There Isn't A Golden Age When A Baby Should Sleep Through The Night
When I was a new mom, I wanted what every parent craves. I was desperate for my infant to sleep through the night. She did, just shy of three months old. I smugly thought it was because I was a mom who gave my baby plenty of nurturing, but also structure. We followed the eat-sleep-play routine, and it seemed to be working beautifully. I congratulated myself on having a “good” baby. (I also was worried that my baby would stop breathing at night. New motherhood is great for anxiety.) It was all bliss until my subsequent three children arrived and not one of them were as predictable as our first.
The reality is, sleep deprivation is a real struggle for almost all parents. We’ve got to stop assuming that babies should be sleeping through the night, and if they aren’t, something is wrong with either the kid or our parenting. Need proof? A new study confirms that it’s perfectly normal for babies to not sleep the whole night through.
McGill University tracked 44 infants over the course of two weeks. They concluded, “New parents often expect their baby to start sleeping through the night around the time they reach six months of age.” Okay, we’re listening. They continued, “But according to a new study parents should view sleep consolidation as a process, instead of a milestone to be achieved at a specific age.”
Get this. They also found that of the babies studied, sleep “patterns vary greatly—not only for different babies, but also night to night for the same baby.” Yes, I hate to tell you that just because your baby sleeps through the night once, it sure doesn’t mean it’ll necessarily keep happening.
The American Academy of Pediatrics confirms, “Babies do not have regular sleep cycles until about 6 months of age. While newborns sleep about 16 to 17 hours per day, they may only sleep 1 or 2 hours at a time.” As the infant gets older, they don’t need as much sleep, generally speaking. However, every baby is different. And here’s the kicker. “It is normal for a 6-month-old to wake up during the night.”
Why can’t they just get some shut-eye, so we can get our own rest? Any experienced parent can tell you that there are dozens of reasons a baby isn’t going to blissfully head to bed at 8 p.m. and awake twelve hours later, refreshed and ready to rock their baby day.
The Guardian reported that a baby’s “need to feed” is all-consuming and therefore, is also all-consuming for the parents. They explain that eating is hard work and make a child exhausted. In turn the child sleeps (the recovery period from working so hard to eat). Of course, four hours later (or sooner—dang growth spurts) the baby wants to eat again.
The other issue? Babies don’t have a twenty-four hour day cycle like adults do. Basically, the baby is running the show while the parents are literally running around meeting the baby’s every whim. In addition, babies don’t understand day and night. How many times have you heard a parent say their infant has their days and nights confused? What they found is that until a baby is between two and six months old, they “won’t function consistently.” Adding, “Babies don’t sleep through the night because they can’t.”
The McGill University researchers observed that “some parental practices were related to variability in sleep patterns” which included breastfeeding and co-sleeping. These two practices showed “more variability in sleep patterns night to night.” This doesn’t mean that if you’re breastfeeding your baby, you need to immediately switch to bottles and formula–unless you want to. The American Academy of Pediatrics reports that breastfeeding does reduce a baby’s risk of Sudden Infant Death Syndrome (SIDS).

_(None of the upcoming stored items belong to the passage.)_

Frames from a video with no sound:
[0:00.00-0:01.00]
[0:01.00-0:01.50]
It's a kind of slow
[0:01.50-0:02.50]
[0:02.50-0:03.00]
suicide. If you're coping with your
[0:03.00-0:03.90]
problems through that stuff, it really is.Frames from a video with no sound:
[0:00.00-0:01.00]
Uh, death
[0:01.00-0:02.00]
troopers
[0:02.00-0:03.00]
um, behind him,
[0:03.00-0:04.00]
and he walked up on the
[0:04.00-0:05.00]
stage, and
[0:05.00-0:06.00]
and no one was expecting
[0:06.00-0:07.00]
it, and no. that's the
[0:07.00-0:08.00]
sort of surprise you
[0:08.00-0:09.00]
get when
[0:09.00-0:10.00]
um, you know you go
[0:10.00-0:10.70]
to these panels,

There are plenty of books out there to try to convince you that there’s some sort of magical ten-step-program to get your little angel to rest all night so you can get your Netflix on. Don’t fall for it. Also, don’t do anything like add rice cereal to your baby’s bottle, leave them screaming in their crib for hours on end, or try to stretch their feedings. Always put your baby to bed safely, on their back, on a solid and safe surface, and without anything nearby that can pose a strangulation or suffocation hazard.
Yes, there are tried-and-true helps that work for some babies. Some parents swear by swaddling, white noise machines, rocking, or infant massage. As long as it’s safe for the baby, hey, you do you. But if these things fail, it doesn’t make you a failure. Source after source emphasizes that six months of age tends to be the norm when parents can expect their baby to maybe, just maybe, begin to regulate their sleep cycle.

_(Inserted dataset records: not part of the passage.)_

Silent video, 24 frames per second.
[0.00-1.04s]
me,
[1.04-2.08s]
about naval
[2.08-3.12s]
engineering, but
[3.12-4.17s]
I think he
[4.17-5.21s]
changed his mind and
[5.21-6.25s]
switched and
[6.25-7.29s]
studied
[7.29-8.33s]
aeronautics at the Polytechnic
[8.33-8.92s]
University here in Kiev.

If your baby has reached the six-month mark and is not sleeping through the night, take your concerns to your pediatrician and brainstorm with experienced parents. Just keep in mind that every child is different, and almost every parent I know is exhausted.

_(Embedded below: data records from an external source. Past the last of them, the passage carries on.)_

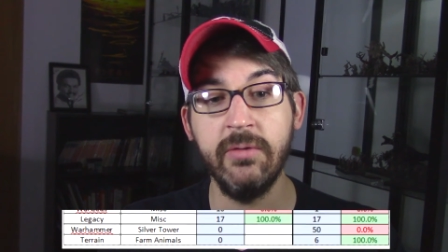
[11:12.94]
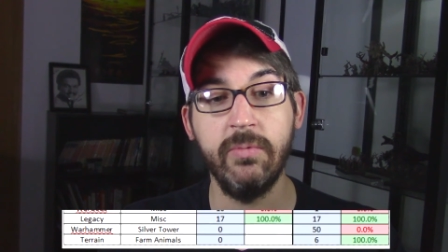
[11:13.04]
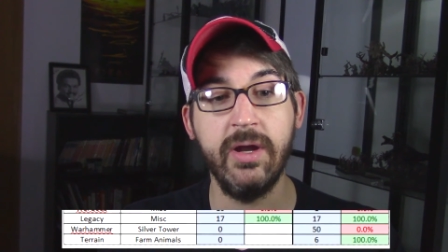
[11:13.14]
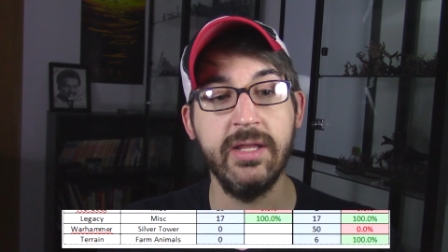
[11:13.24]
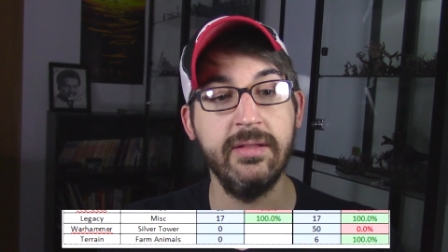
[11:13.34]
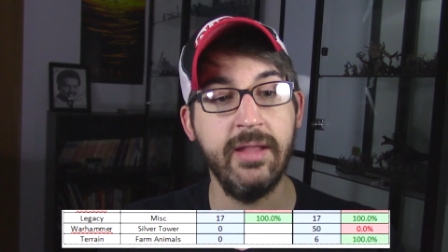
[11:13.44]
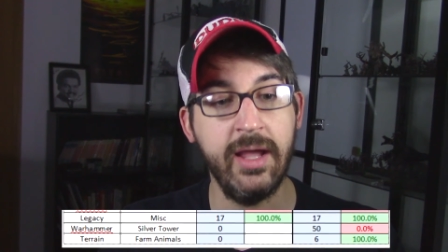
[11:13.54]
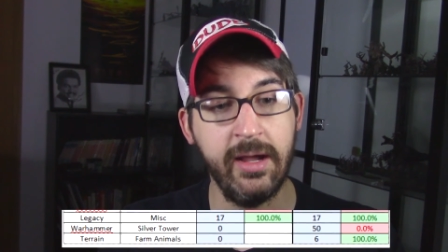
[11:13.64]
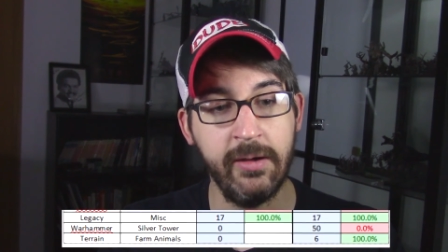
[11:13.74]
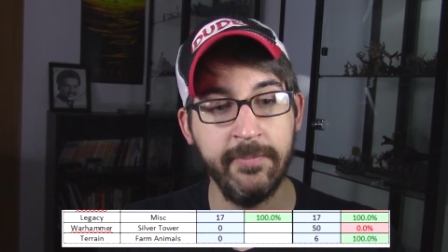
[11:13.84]
right
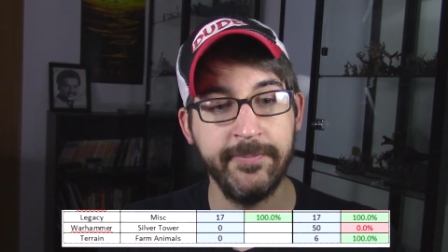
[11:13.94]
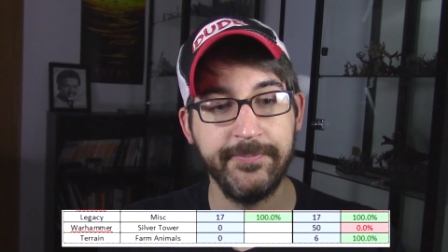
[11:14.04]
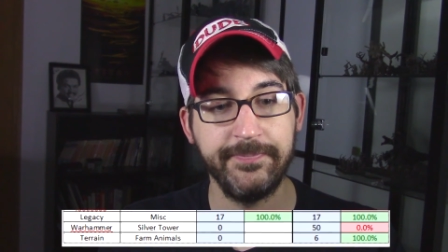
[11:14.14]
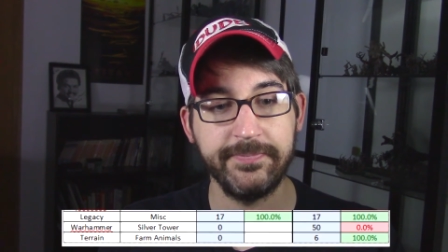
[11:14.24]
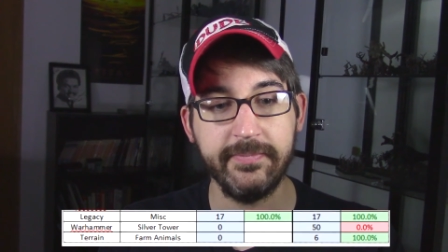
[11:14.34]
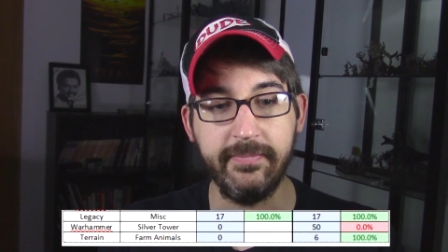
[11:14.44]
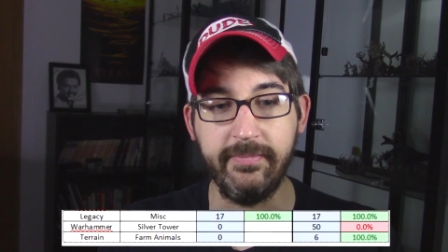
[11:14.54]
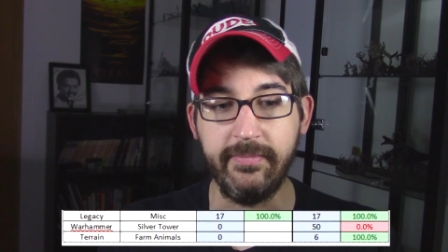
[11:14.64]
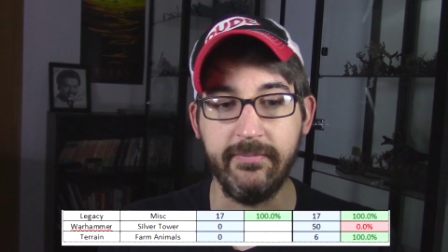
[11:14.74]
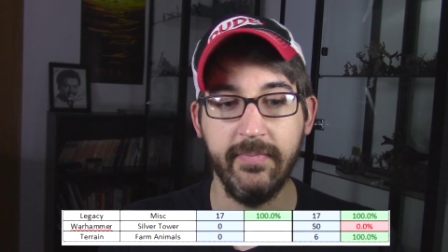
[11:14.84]
now.
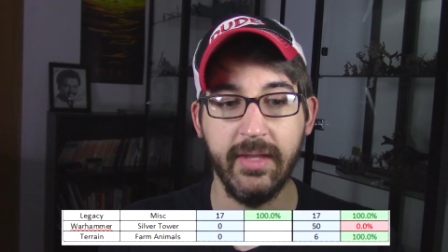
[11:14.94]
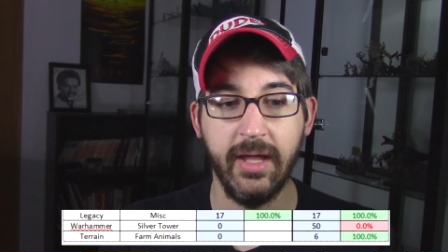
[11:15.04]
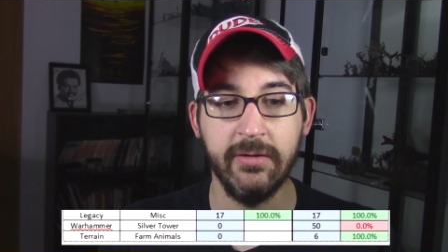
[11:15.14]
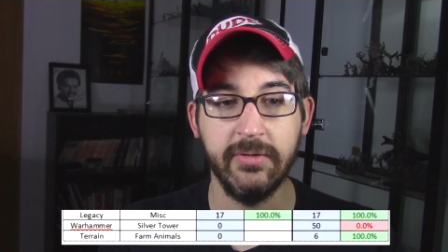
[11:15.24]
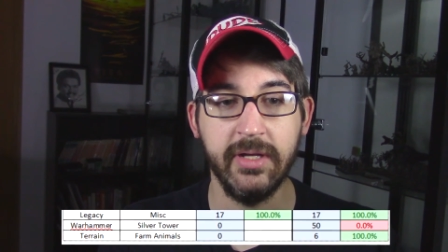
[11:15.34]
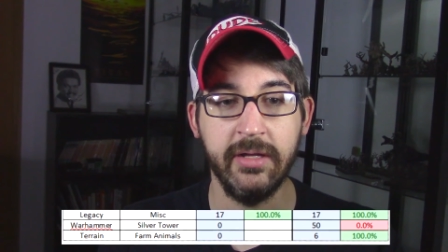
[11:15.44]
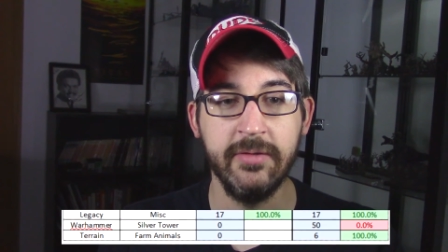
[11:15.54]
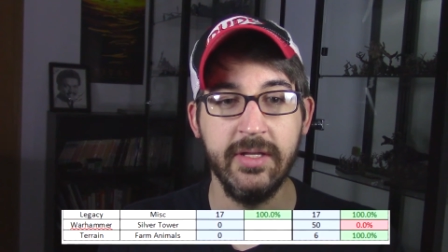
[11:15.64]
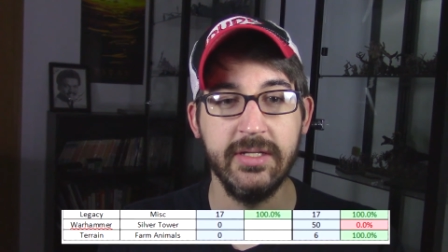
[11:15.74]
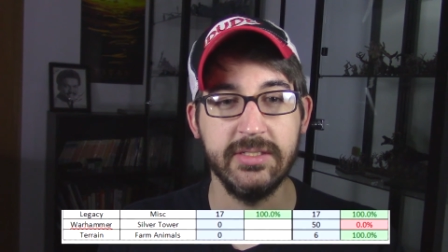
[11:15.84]
Okay,
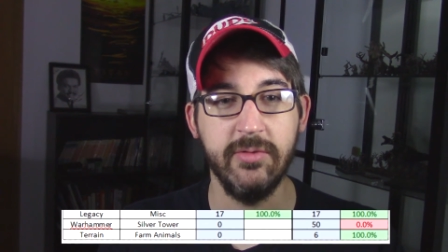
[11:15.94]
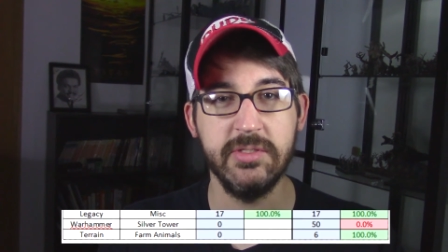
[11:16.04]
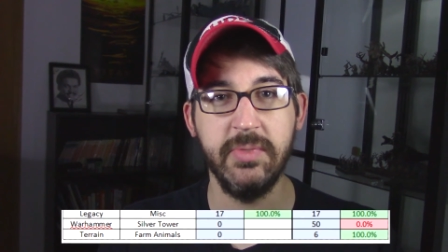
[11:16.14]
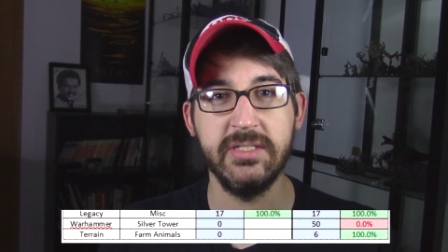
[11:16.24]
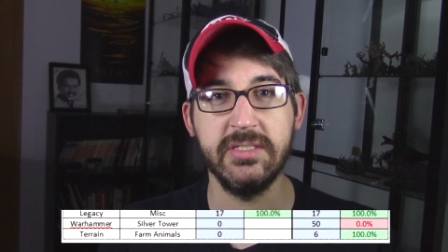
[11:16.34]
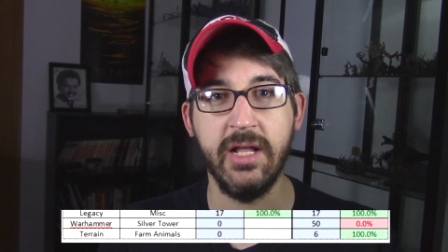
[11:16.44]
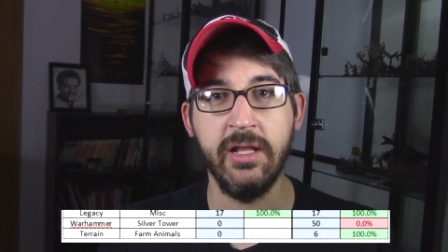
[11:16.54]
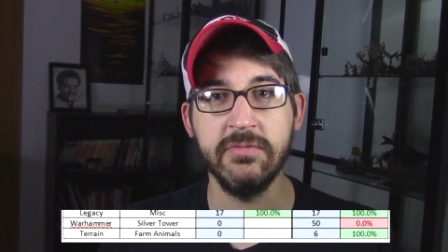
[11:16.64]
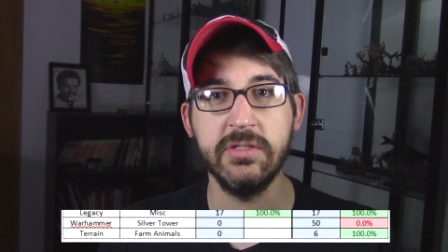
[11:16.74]
so that was a big sell-off.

I hate to break it to you, but we’re often really tired well past the infant and toddler years. I thought this nightmare (pun intended) would end when all my kids’ teeth came in and I no longer had to place them to sleep in a crib. It turns out, every childhood stage brings about new sleep disruptors for both the kiddo and the parent.
If you glean anything from all of my research, let it be this. It’s normal for your infant who is younger than six months of age to not sleep through the night. I know parents, especially those of infants, are exhausted. But please, don’t take the approach of “desperate times call for desperate measures” and do something unsafe or just plain ridiculous in order to try to get your baby to sleep through the night.